Love is not a mere gaze, nor is it a feeling, but instead it is an experience by which we learn to know God better directly.

Subjectification as a Solution to the Ecological Crisis

In conclusion, we are invited to reimagine our relationship with the natural world, emphasizing a shift from objectification to subjectification of nature, a move from rape to union with creation.

This perspective, deeply rooted in Orthodox Christian thought and exemplified by thinkers like St Maximos and St Ephram, is not merely a theological stance but a practical necessity for addressing the ecological crisis.

It urges us to see creation as a subject, a co-participant in the divine narrative, moving beyond exploitation to a sacramental union where the natural world partners in our shared existence. This change in perspective is pivotal for the environment’s sustainability and deepening our spiritual connection with the Creator.

The call to view nature as a subject challenges us to rediscover our role as stewards and priests of creation, guided by principles of love, respect, and mutual care.

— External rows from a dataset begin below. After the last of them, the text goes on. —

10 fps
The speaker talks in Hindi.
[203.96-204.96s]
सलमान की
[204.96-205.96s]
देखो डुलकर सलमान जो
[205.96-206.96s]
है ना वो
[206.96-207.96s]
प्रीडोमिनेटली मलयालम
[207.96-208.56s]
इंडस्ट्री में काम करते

Such a transformation is crucial for the well-being of our planet and all its inhabitants.

Works Cited

Chiaranz, Pietro. “LE SALUT DES ANIMAUX DANS LA TRADITION ORTHODOXE: Le Christianisme Oriental Et Les Animaux.” Bulletin De Littérature Ecclésiastique, vol. 120, no. 4, 2019, pp. 85–95.

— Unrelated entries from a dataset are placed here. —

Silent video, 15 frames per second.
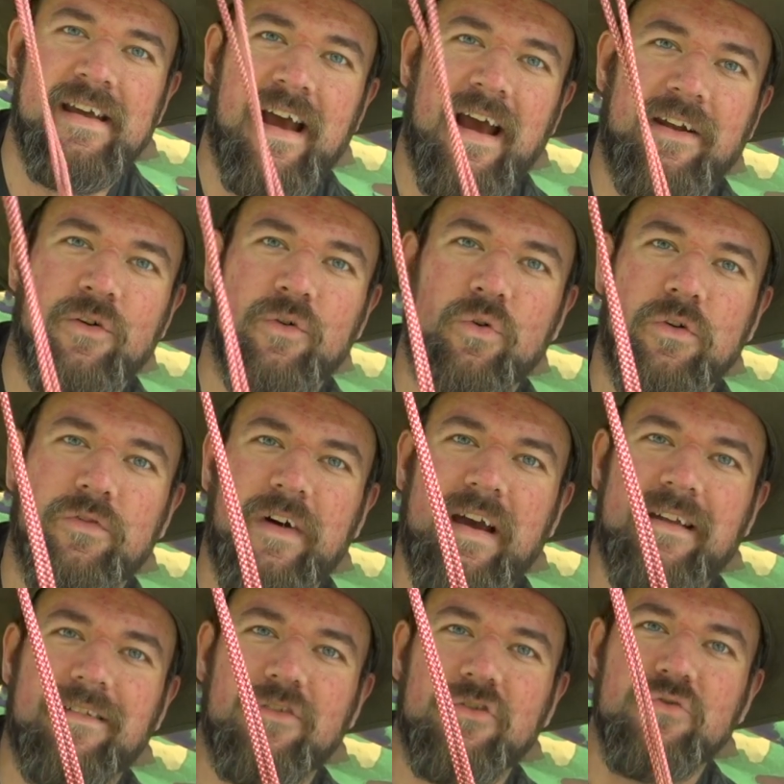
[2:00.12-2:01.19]
eine
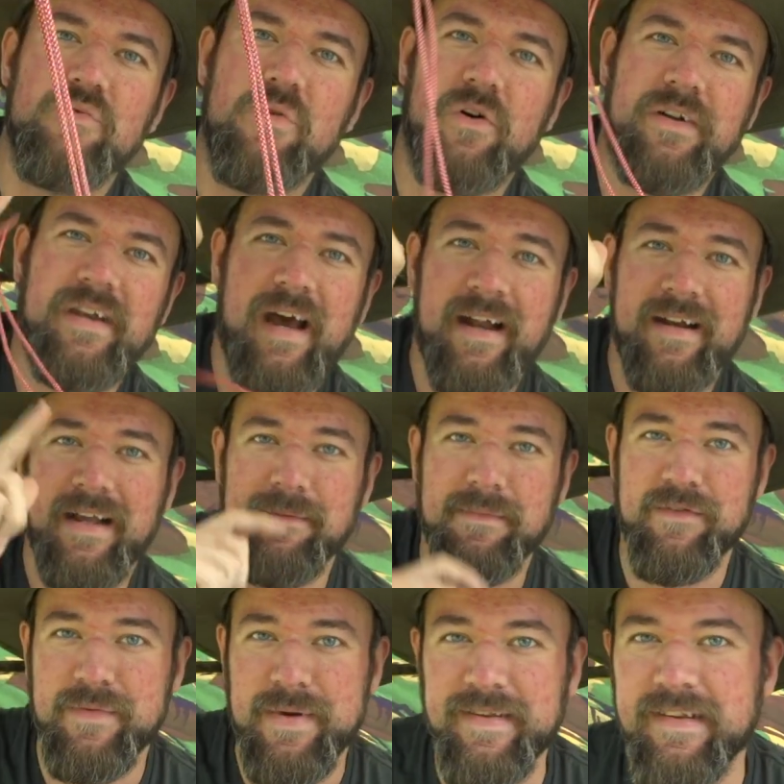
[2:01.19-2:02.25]
rot-weiße Schnur und daran kann
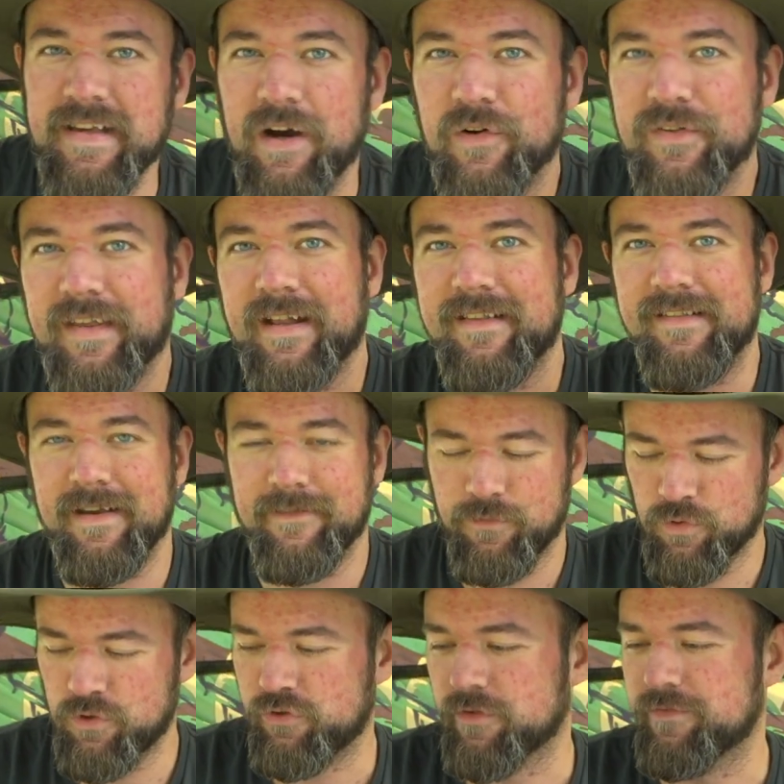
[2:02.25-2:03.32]
man, wenn man sich auskennt, sehr
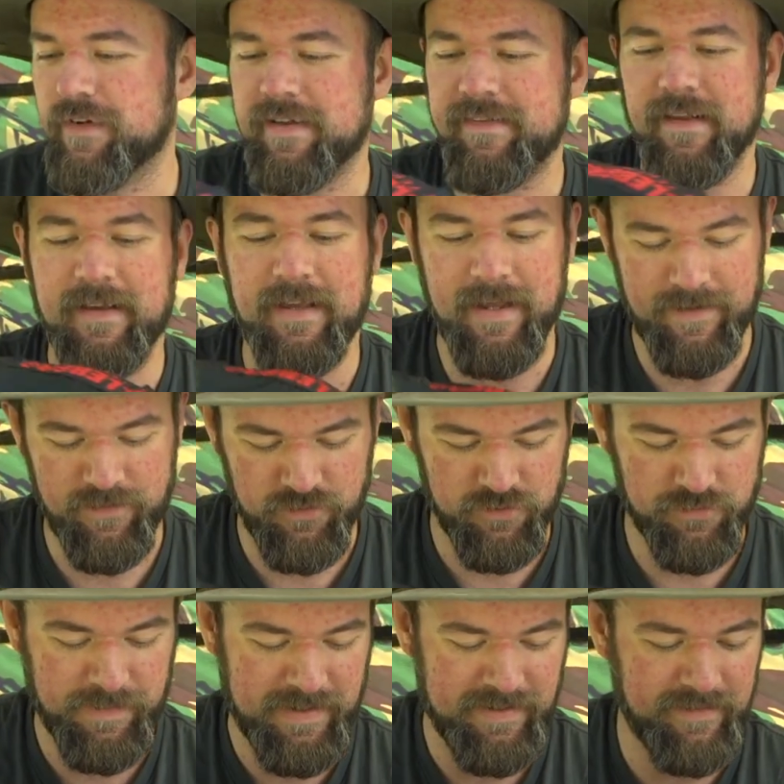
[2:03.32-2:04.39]
wohl schon was erkennen.
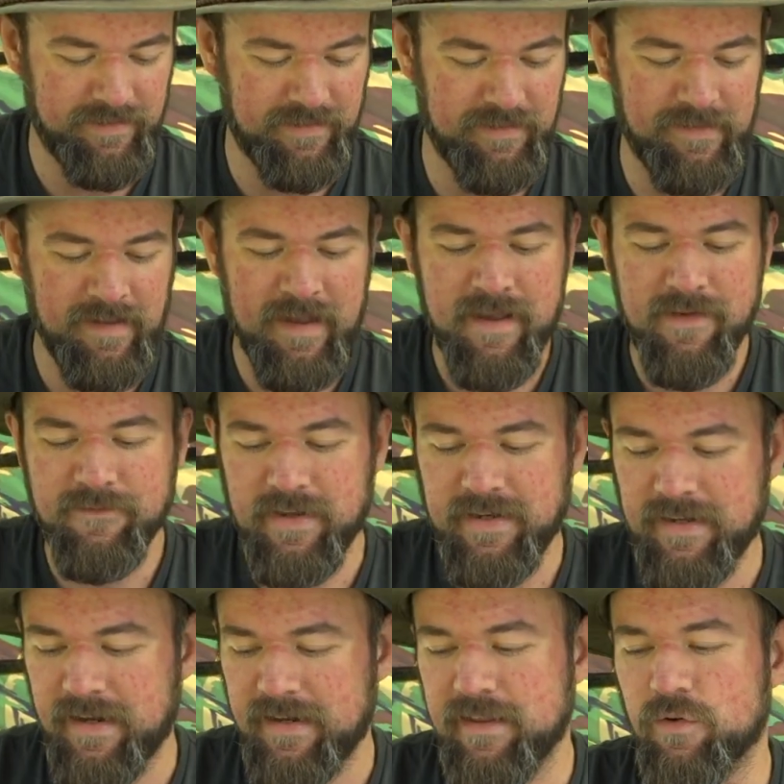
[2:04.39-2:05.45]
Und spätestens,
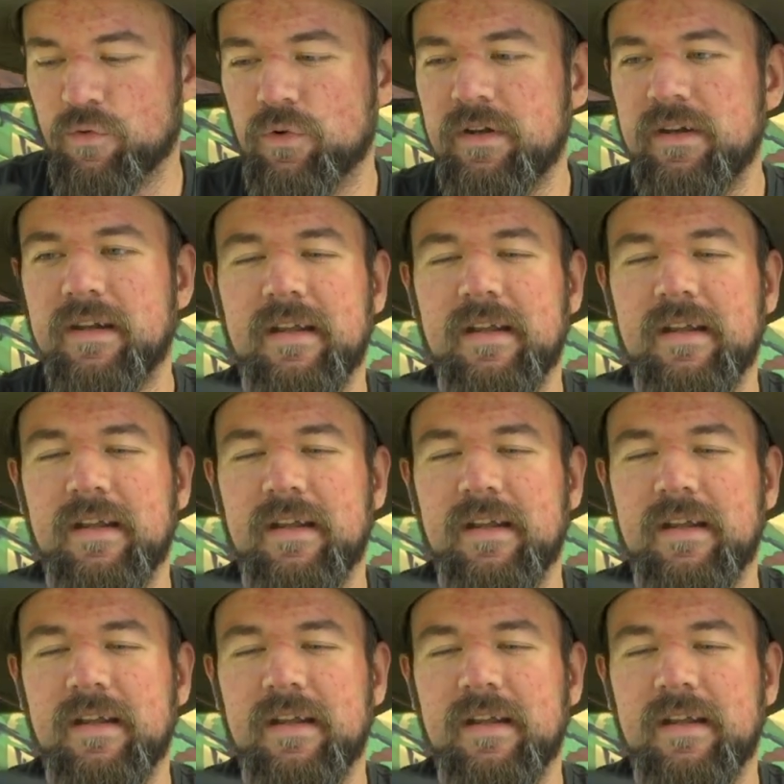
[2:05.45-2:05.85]
wenn dann hier unten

Chryssavgis, John, and Bruce V. Foltz, editors. Toward an Ecology of Transfiguration: Orthodox Christian Perspectives on Environment, Nature, and Creation. Fordham University Press, 2013. JSTOR, https://doi.org/10.2307/j.ctt13x0c2x. Accessed 3 Dec. 2023.

Maximus, et al. Maximus Confessor: Selected Writings. SPCK, 1985.

R. W. Thomson, The Syriac Version of the Hexaemeron by Basil of Caesarea [Text], vol. 1, 2 vol. Louvain: Secretariat du Corpus Scriptorum Christianorum Orientalium, 1995.

Skedros, James C. “Sanctity, Asceticism, and the Environment.” The Greek Orthodox Theological Review, vol. 56, no. 1/4, 2011, pp. 259–272.

Wickes, J.T.. (2015). St. Ephrem the Syrian: The hymns on faith.